> **Required action**: If a line below falls between the line with "(265.38 s to 266.47 s)" and the line with "(273.02 s to 273.65 s)", or is one of those two, output it exactly; output nothing else and no pictures.

> **Exercise materials**:
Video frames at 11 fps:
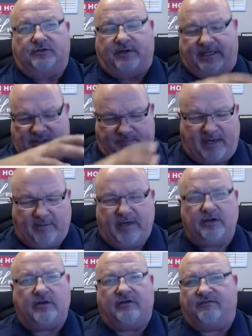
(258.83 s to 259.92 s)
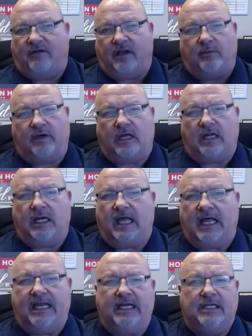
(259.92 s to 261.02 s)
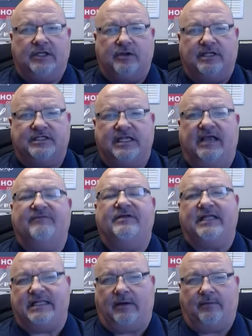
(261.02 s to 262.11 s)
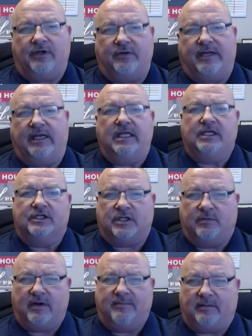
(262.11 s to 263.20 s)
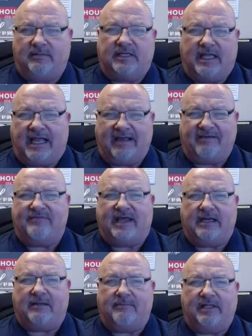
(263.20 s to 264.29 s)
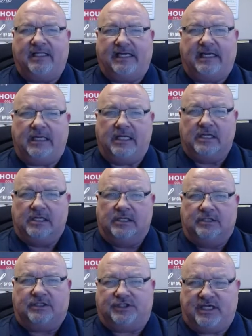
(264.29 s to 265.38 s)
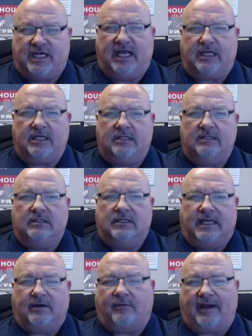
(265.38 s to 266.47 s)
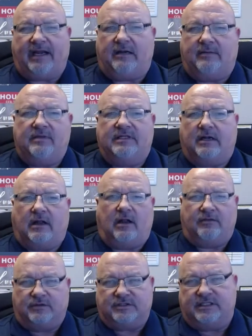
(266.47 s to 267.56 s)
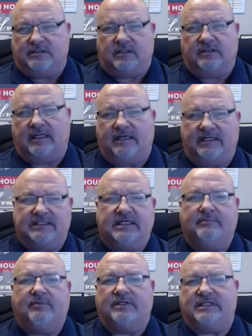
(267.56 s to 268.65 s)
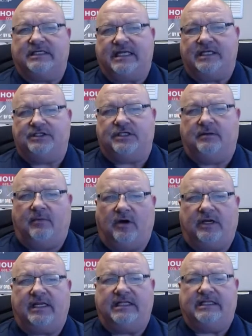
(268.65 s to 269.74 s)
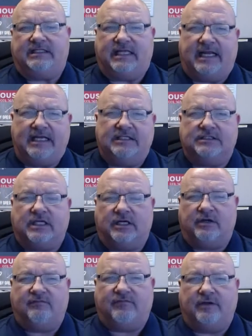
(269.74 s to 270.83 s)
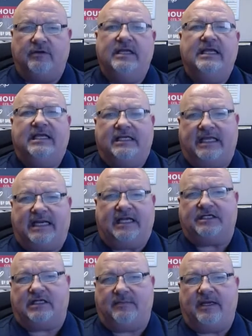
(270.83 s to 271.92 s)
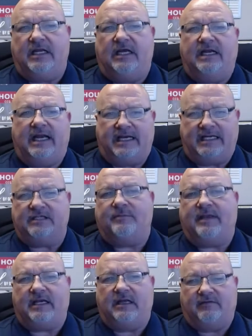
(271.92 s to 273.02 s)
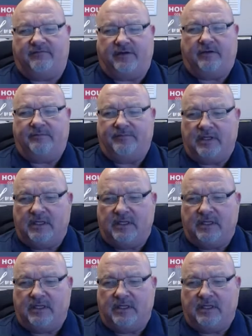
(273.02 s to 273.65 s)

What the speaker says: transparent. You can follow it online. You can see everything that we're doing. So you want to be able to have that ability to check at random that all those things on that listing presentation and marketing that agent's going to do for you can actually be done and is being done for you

> **Solution for this exercise**:
(265.38 s to 266.47 s)
(266.47 s to 267.56 s)
(267.56 s to 268.65 s)
(268.65 s to 269.74 s)
(269.74 s to 270.83 s)
(270.83 s to 271.92 s)
(271.92 s to 273.02 s)
(273.02 s to 273.65 s)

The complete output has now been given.